Simplified, there are more risks associated with buying, but potentially more rewards.
if you can afford to buy, it’s better financially long term because your money is going into something that you can sell
This is the only point addressed by the article. Do you still believe this after reading it? If so, where in logic of the article do you think is the flaw?
The article being the body text of the post? I didn't see a link otherwise.
I guess the potential flaws are that the other factors I mentioned aren't mentioned in the text, and that being able to afford rent doesn't at all mean your can afford to buy a house and end up with that same amount as mortgage. The thought experiment says assume you're renting and then you buy a house, but the point is that, like I said in my first two bullets, a lot of renters just can't afford to buy.

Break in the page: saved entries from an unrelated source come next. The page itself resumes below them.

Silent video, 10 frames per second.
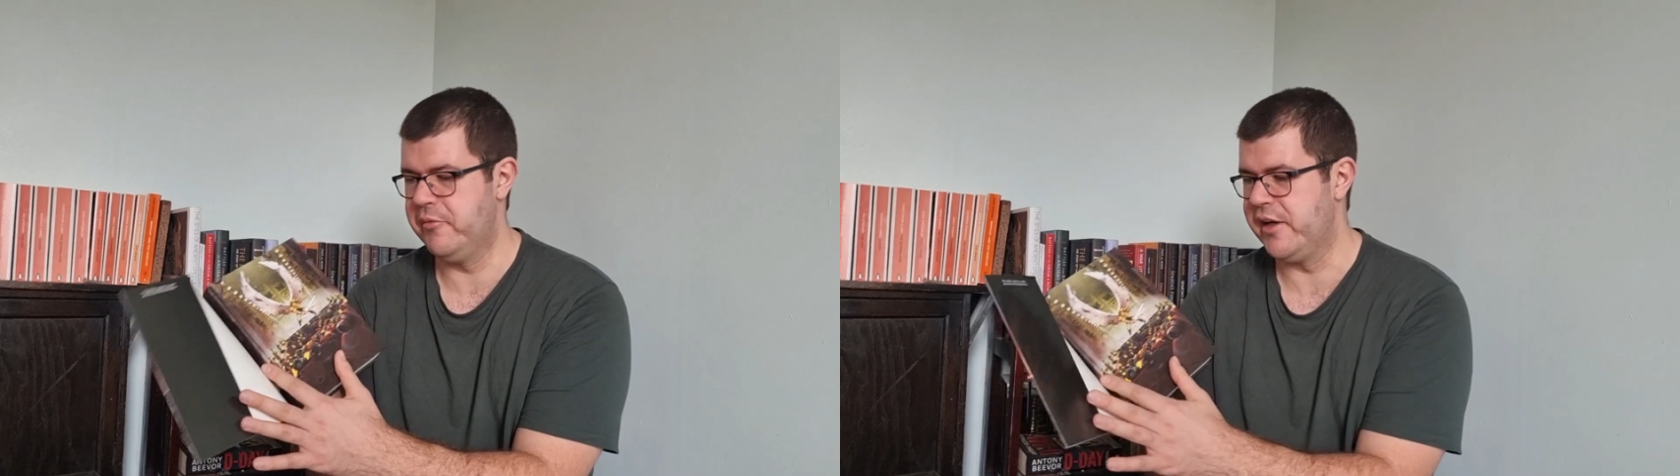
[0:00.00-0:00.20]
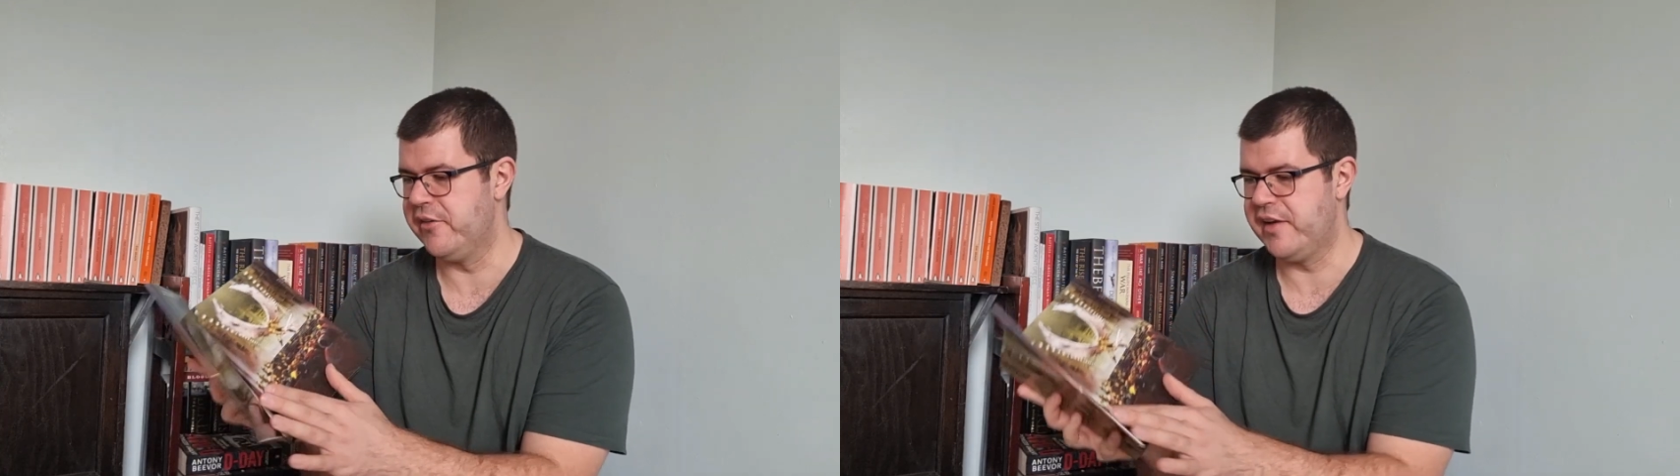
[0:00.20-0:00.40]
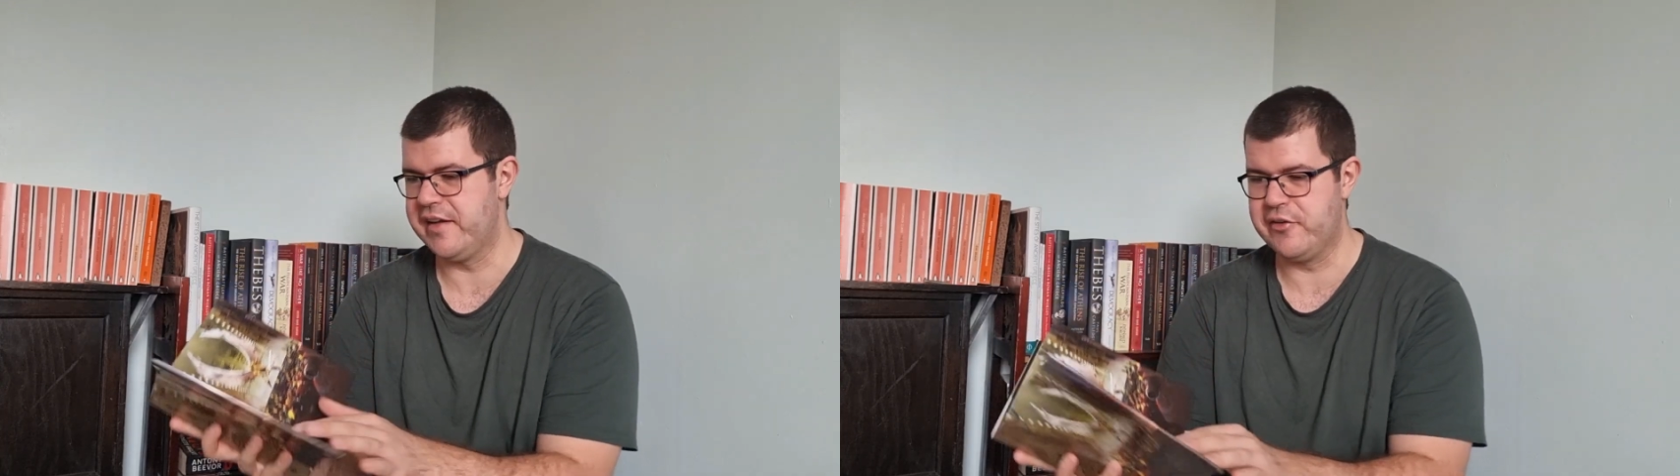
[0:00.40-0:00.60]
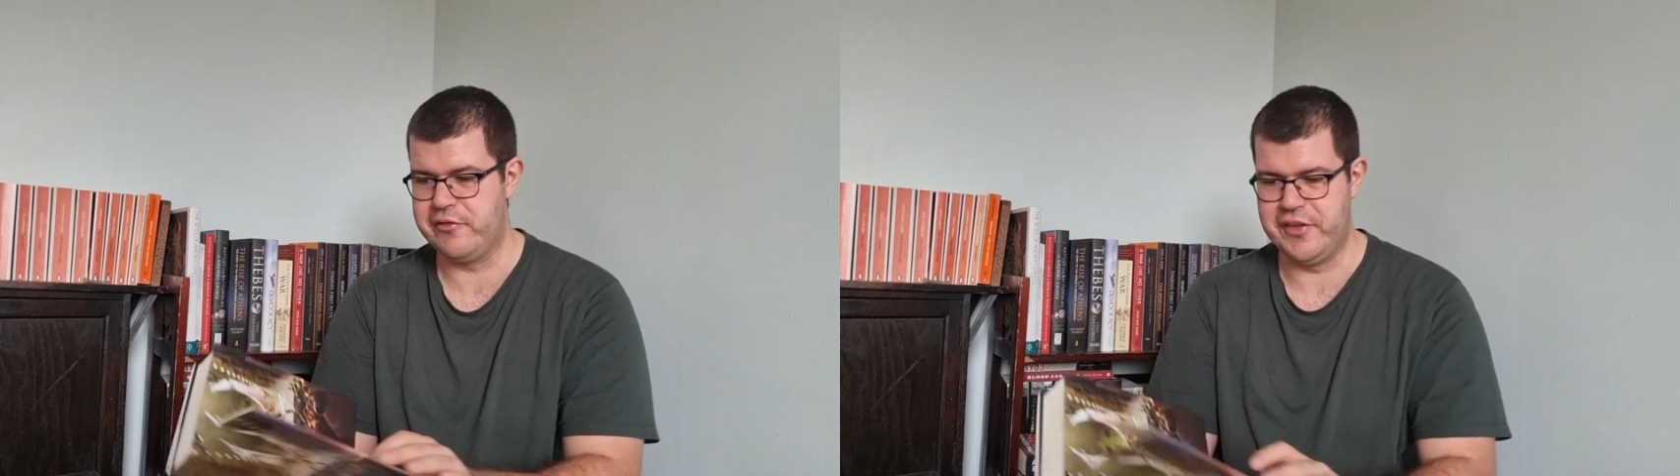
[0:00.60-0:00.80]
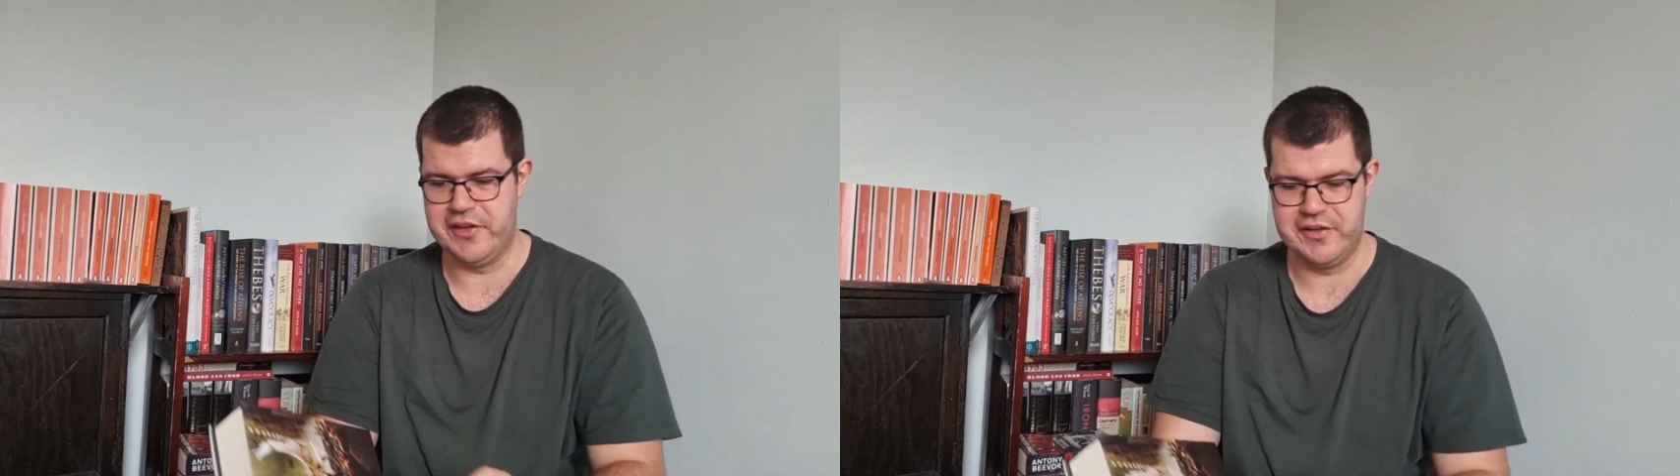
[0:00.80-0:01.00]
when you take off
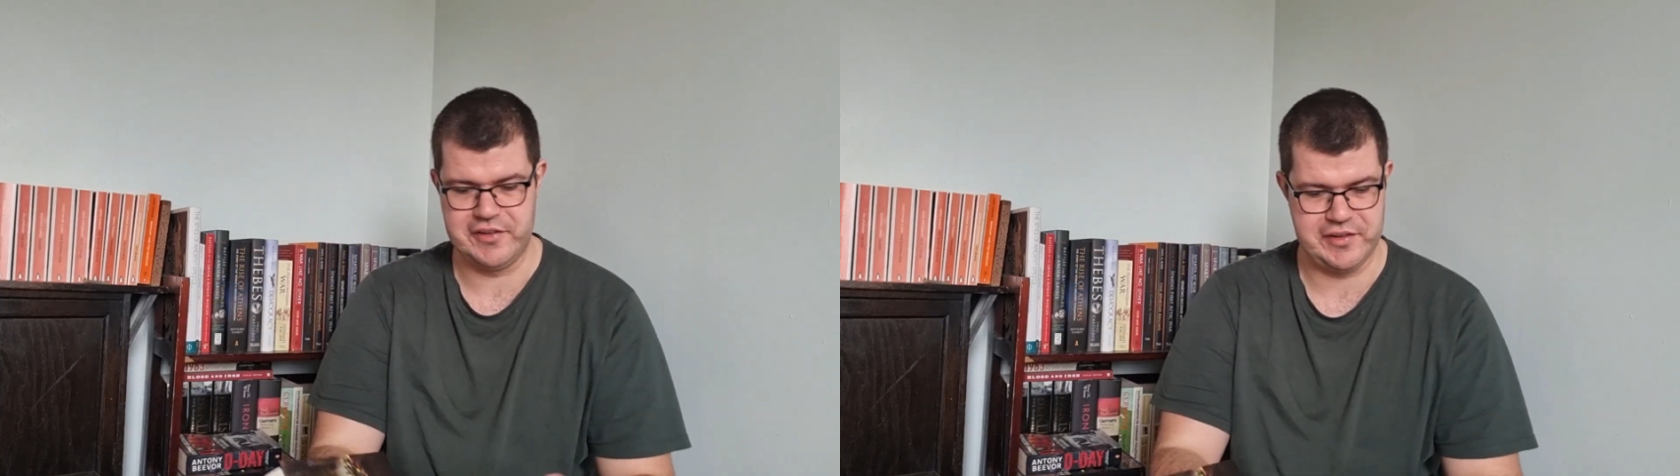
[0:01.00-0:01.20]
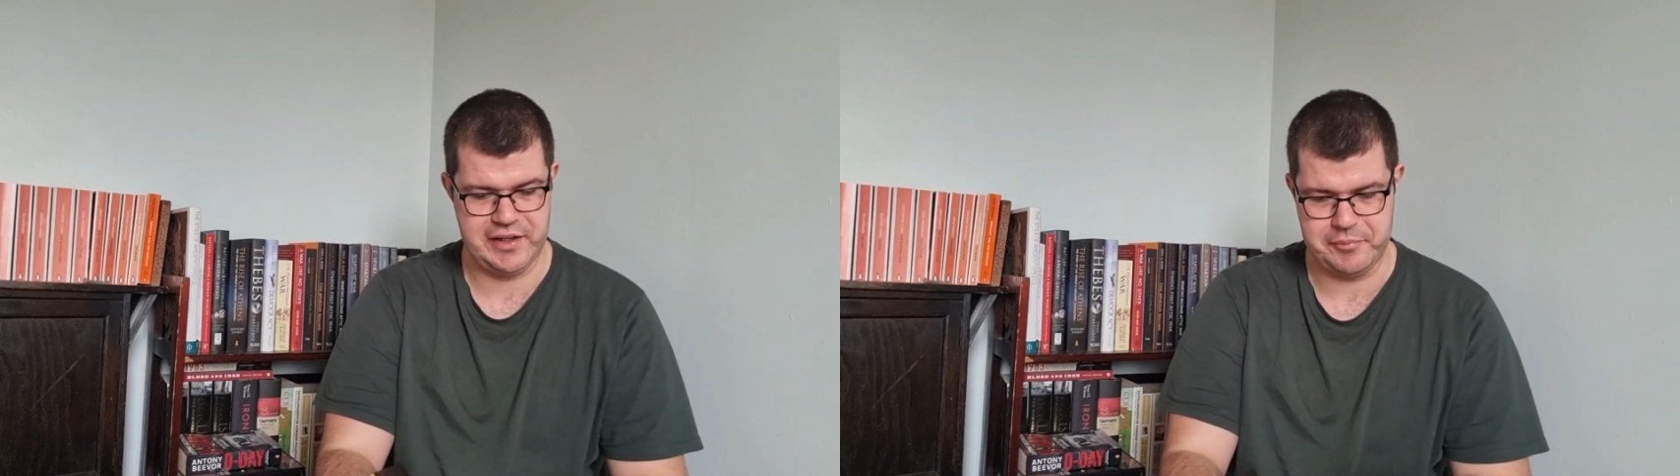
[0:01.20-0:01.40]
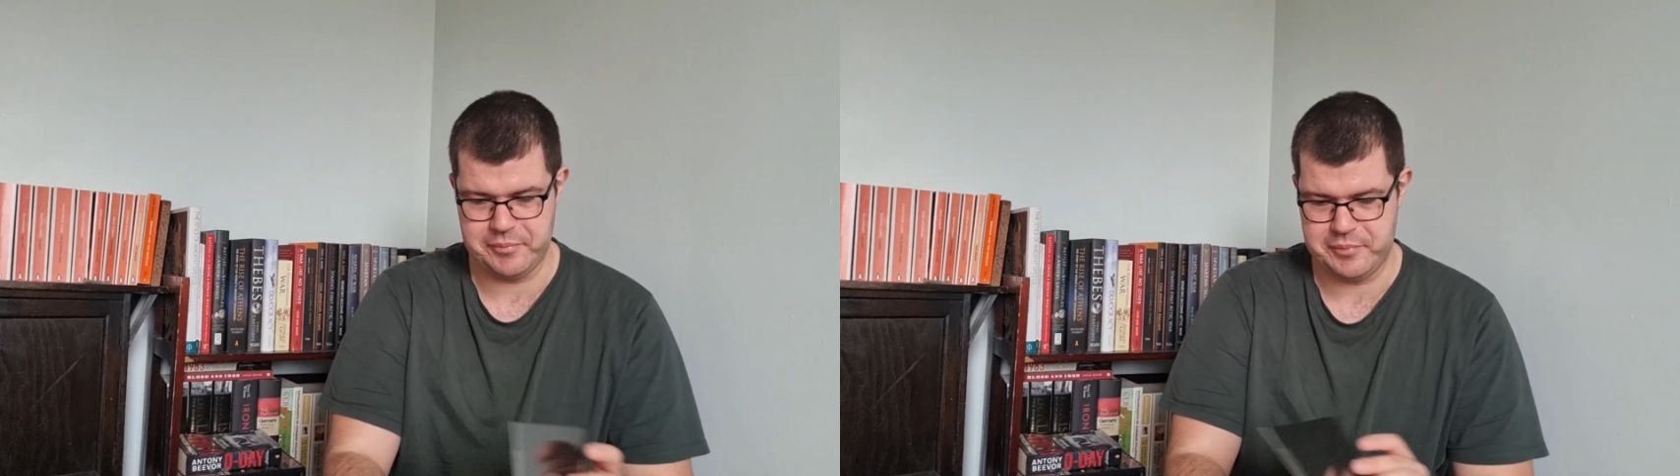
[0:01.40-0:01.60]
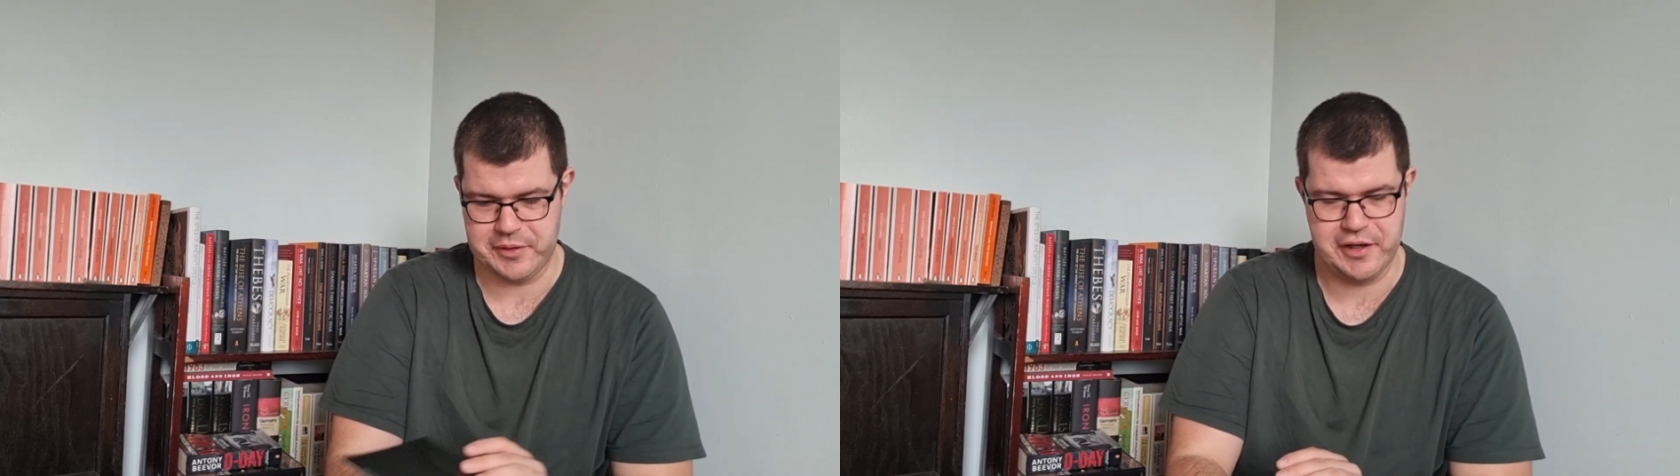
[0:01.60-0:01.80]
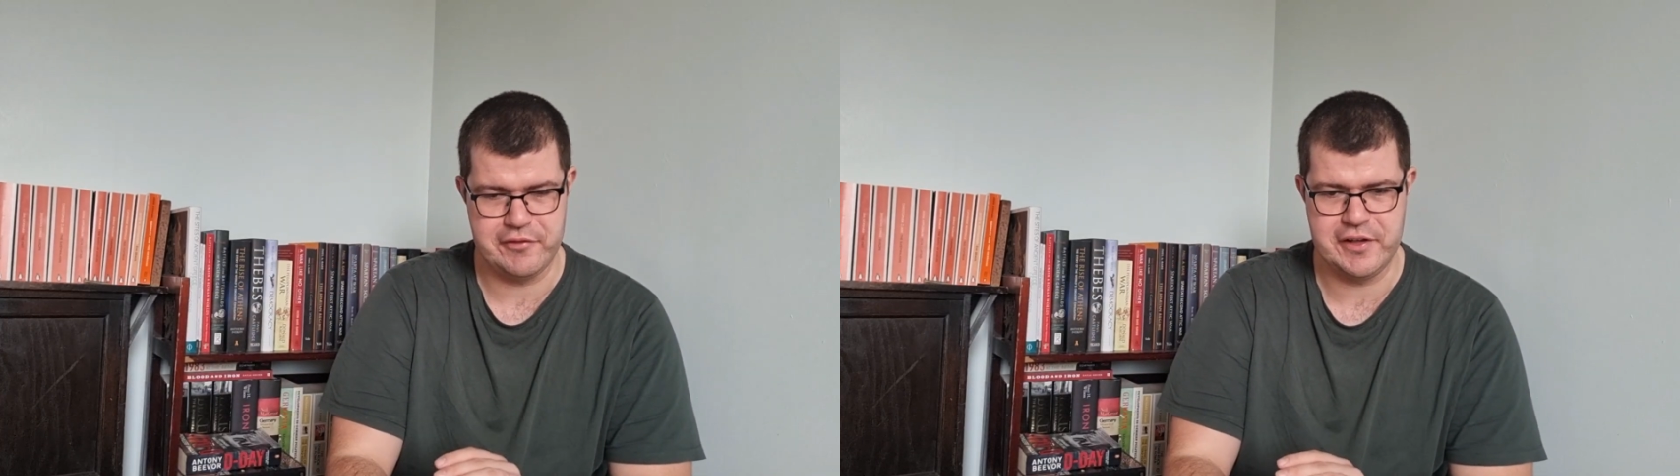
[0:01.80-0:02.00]
the slip
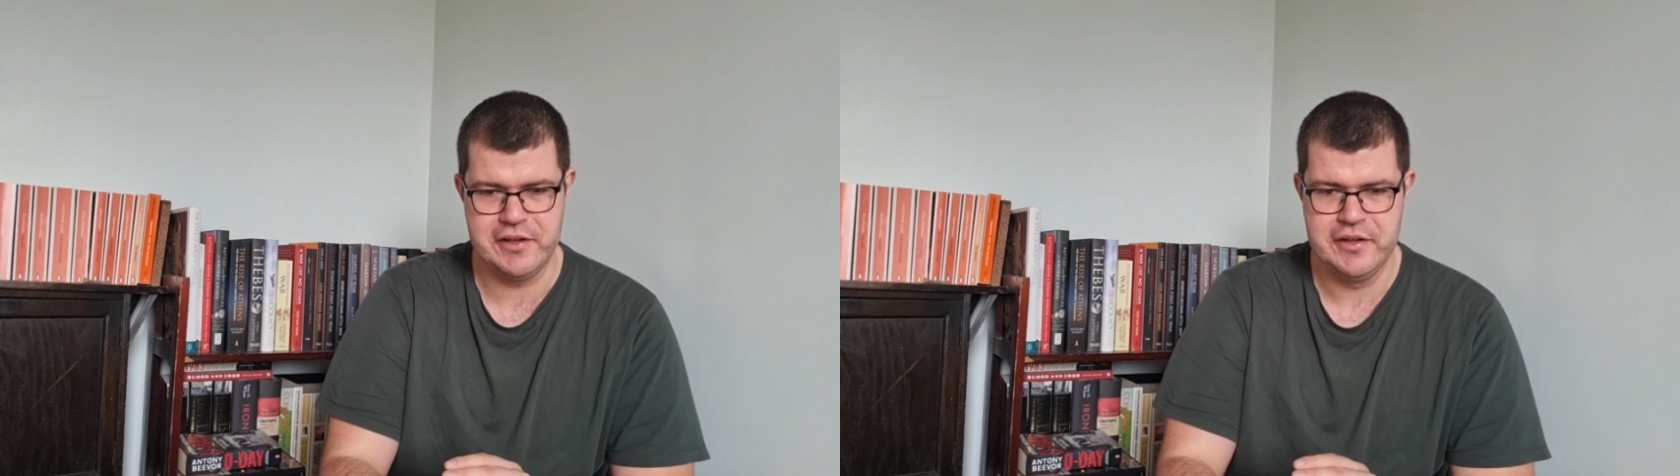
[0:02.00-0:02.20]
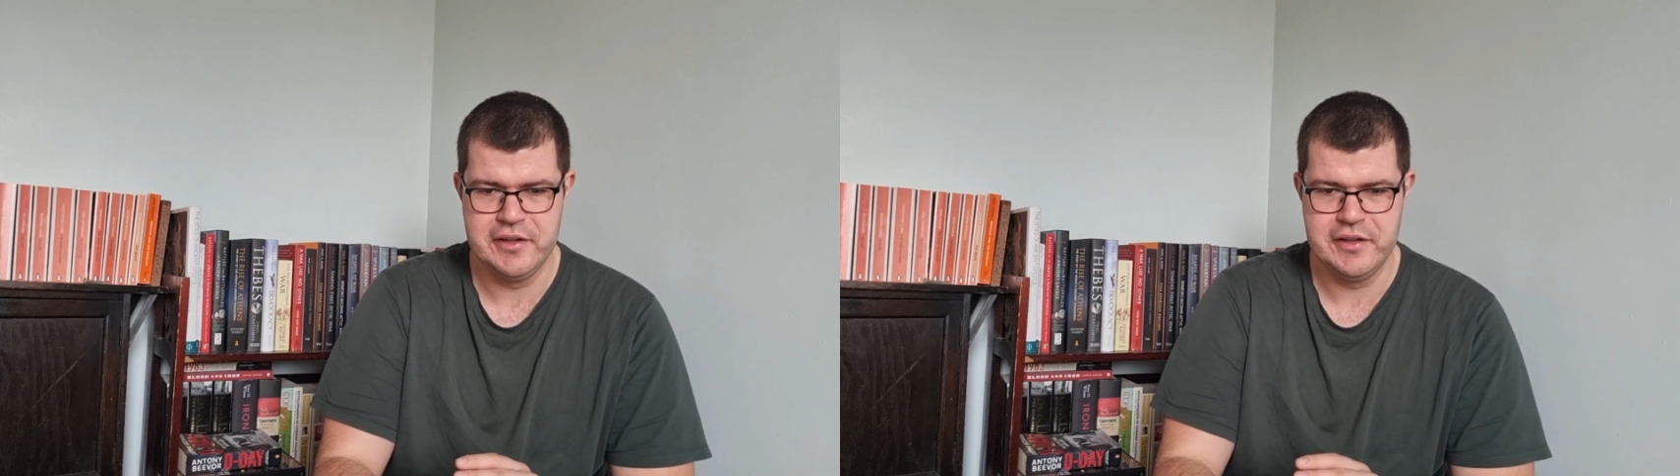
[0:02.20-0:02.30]
cover.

You don't buy a house. You buy a mortgage. Then the final cost of the house is substantially higher than the original cost. The bank, which did not even have the money (30 to one minimum liquidity reserve requirement) to lend for the mortgage, invents the money at a click of a mouse and makes money off you interest.
It artificially drives up housing costs and should be illegal.
If you aren't going to live somewhere at least 2 years it's always a bad call to buy. There's a lot of closing costs to buying, you pay realtors when you sell. After 2 years it really depends on what the housing market has been like. When I bought my house I was up 50% on what I paid after like 3 years. It's basically always going to be a better decision to buy if you live in the house 5+ years.
Rent keeps going up, house prices in recent history have always trended up. The longer you live there the less your mortgage is in comparison to market rent rates and the more equity you have built. Renting is never a better long term decision in America. You only want to rent if you might move relatively often.